Synergy appointed distributor for Sensors & Software NZ
Sustainable technology with lifecycle influence

Clean, safe, efficient, and sustainable, GPR investigations provide an opportunity to optimise cost, work schedule and environmental impact as part of built asset maintenance and upgrade schemes.

The highly mobile, remote sensing nature of the technique can substantially mitigate health and safety risks associated with the investigation of congested, trafficked or difficult-to-access locations, reducing the need to place survey personnel in high-risk environments.
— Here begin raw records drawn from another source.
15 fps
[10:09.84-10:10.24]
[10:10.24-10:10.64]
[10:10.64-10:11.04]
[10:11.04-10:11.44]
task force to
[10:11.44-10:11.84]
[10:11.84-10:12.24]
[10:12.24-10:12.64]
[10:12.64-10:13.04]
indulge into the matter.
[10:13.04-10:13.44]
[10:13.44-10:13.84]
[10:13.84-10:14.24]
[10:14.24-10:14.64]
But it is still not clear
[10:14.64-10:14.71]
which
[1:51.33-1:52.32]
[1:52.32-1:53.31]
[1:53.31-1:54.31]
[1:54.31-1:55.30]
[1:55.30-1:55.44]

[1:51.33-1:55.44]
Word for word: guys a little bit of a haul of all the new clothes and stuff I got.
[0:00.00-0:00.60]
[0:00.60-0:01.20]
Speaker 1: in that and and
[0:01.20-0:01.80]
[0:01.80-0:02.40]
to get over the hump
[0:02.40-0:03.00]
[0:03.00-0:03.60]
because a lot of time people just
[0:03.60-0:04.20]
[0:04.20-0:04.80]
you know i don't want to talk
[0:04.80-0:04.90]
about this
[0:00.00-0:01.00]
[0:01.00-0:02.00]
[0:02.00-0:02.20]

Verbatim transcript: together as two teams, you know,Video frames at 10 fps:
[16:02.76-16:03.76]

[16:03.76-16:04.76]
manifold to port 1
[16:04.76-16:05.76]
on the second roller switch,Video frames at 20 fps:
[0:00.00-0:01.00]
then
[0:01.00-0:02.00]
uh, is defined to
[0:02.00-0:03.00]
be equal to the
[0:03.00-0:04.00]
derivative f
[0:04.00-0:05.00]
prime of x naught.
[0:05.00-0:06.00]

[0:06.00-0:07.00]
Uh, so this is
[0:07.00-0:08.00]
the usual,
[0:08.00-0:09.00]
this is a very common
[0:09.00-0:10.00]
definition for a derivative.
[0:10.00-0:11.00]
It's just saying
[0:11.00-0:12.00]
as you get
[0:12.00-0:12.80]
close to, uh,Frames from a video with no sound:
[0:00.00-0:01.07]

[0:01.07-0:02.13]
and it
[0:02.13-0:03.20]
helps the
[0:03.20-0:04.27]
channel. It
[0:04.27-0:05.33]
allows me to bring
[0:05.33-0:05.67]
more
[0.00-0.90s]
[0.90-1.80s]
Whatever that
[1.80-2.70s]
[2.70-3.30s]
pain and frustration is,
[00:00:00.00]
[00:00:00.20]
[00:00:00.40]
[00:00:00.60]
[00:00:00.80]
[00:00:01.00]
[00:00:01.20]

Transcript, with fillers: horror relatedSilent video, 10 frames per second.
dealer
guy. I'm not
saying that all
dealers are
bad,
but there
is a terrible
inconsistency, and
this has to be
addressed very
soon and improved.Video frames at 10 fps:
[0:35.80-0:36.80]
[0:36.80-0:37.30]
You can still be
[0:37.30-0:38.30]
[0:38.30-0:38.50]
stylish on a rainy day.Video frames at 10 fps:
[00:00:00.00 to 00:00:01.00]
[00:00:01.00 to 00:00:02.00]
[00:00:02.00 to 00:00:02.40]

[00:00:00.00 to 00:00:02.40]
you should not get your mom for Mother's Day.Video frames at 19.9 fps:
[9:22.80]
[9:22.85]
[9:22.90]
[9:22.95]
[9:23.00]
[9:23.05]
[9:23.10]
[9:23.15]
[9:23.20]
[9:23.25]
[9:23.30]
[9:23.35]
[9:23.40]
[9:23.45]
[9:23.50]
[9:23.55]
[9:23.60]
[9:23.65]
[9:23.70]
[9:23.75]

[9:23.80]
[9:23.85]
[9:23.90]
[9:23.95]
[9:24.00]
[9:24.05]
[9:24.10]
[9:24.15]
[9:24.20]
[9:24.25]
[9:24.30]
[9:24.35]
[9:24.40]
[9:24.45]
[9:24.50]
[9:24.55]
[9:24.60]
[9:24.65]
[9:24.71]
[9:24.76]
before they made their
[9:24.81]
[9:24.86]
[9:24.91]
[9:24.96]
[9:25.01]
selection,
Multiple applications and benefits

From rail and road infrastructure to critical energy, water distribution networks and coastal and flood defence structures, and residential, commercial and industrial sites, GPR can reduce uncertainty and add project value by:

  • Providing continuous mapping to inform shallow sub-surface hazards, structural conditions and defects
  • Corroborating and extracting a better understanding of other pre and post-construction data
  • Targeting, rationalising and optimising intrusive physical sampling strategies (such as coring)
  • Helping define a robust ground or structure model that can be used as the basis for efficient, ongoing management of asset inspection, monitoring, maintenance, and improvement through to end of service life
  • Providing key structural information to inform design decisions and remediation to extend the working life of critical infrastructure.
Vital data collection for project and asset management

GPR also has the advantage of superior data processing capabilities in most cases, meaning it delivers a clearer and more accurate picture of unmarked underground utilities, structures, and reinforcing members faster.

It takes less time to do the scan and to interpret the results, meaning less interference and downtime. More importantly, you can use GPR equipment without having to shut down significant areas of the site during the test in order to get a clear picture. This gives you the information you need to help you decide how, when, and where the ideal place is to make cuts, core samples, and perform other operations without risk of damage to subsurface utilities.

Intrusive work such as coring provides only a point reading or ‘stick’ data, in contrast to GPR which fills the detail in between, picking up unseen problems and anomalies. A GPR survey allows the fast screening of large areas to identify areas of concern in order to better target and optimise intrusive work and drive sufficiency in investigation efforts.

Whether constructing on undeveloped land or on an existing developed site, there is a risk of encountering unexpected objects in the construction process. With today’s technology in Ground Penetrating Radar (GPR), this risk can generally be mitigated saving time and costs.